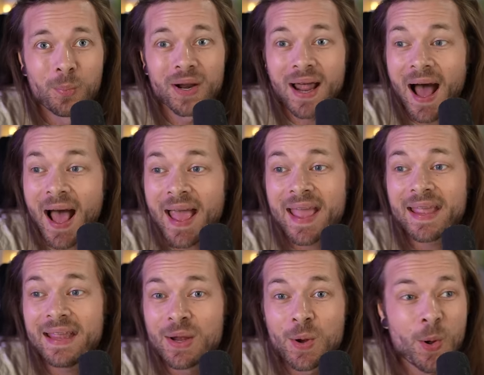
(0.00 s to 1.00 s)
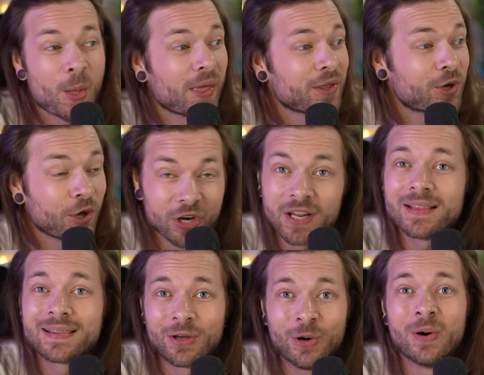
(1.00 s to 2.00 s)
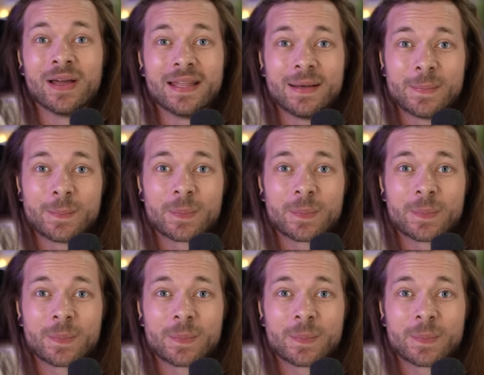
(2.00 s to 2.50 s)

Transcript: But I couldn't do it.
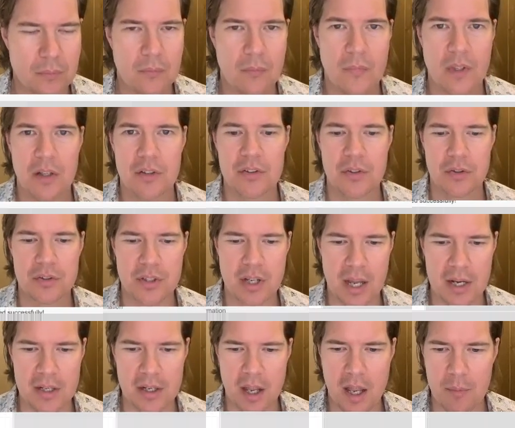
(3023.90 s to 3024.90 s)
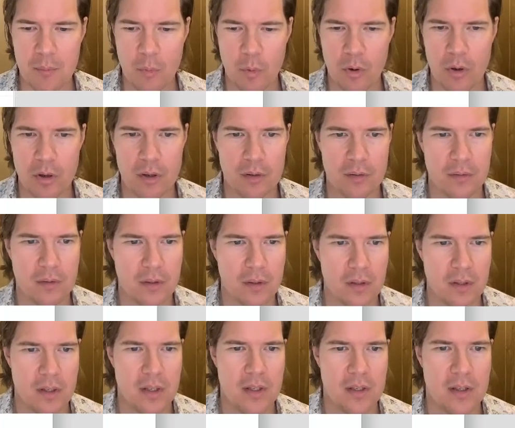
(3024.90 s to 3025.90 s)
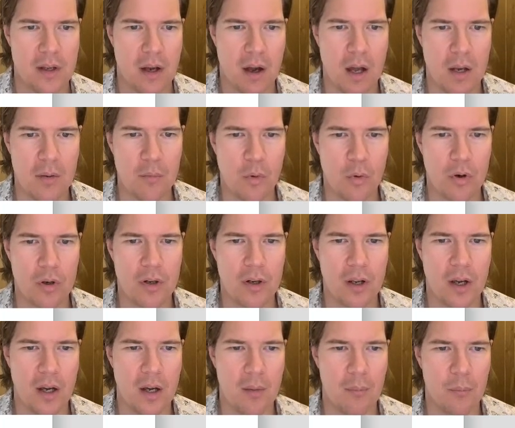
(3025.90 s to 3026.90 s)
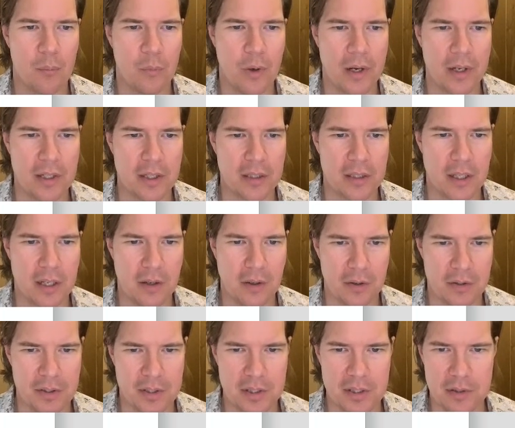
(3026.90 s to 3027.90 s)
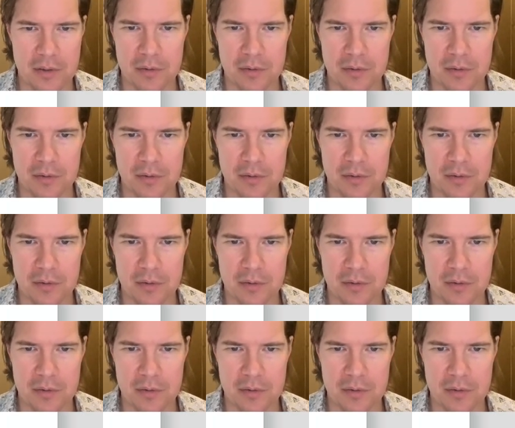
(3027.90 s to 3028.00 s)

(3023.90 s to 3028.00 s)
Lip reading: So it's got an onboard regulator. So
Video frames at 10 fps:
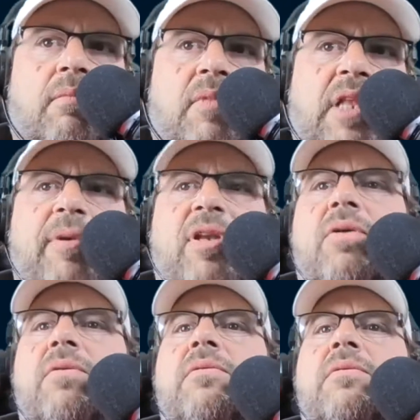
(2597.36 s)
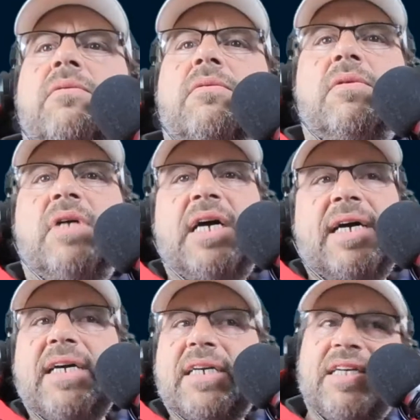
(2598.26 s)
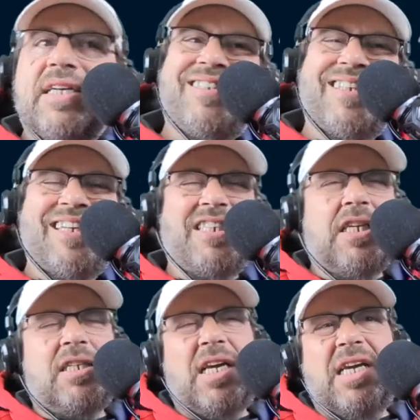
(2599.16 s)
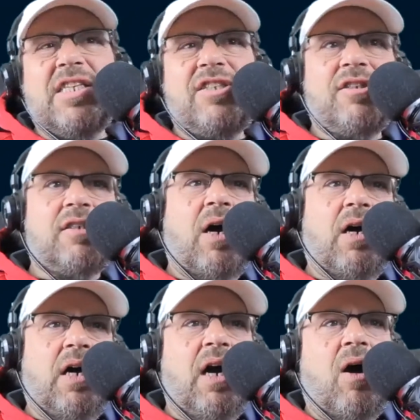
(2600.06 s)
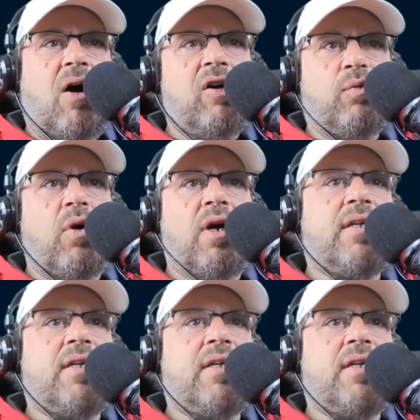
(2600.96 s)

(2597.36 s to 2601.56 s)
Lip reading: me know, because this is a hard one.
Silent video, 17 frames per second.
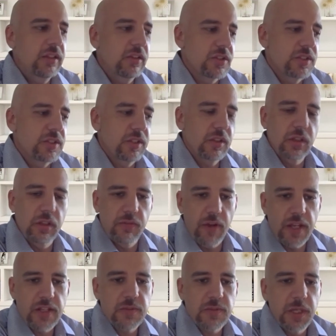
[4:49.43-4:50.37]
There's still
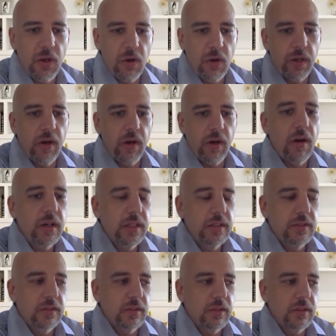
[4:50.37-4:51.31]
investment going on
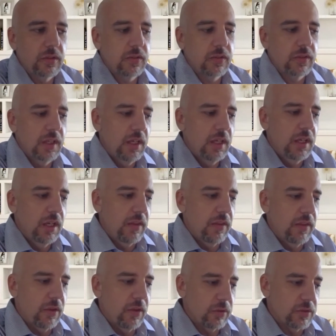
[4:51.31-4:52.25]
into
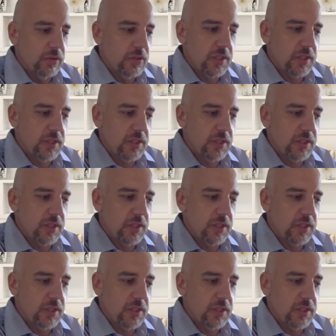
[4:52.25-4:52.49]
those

Work required: Which lines in the data above hold the word "frames"? Return each of them.

Task output:
Video frames at 10 fps:
Silent video, 17 frames per second.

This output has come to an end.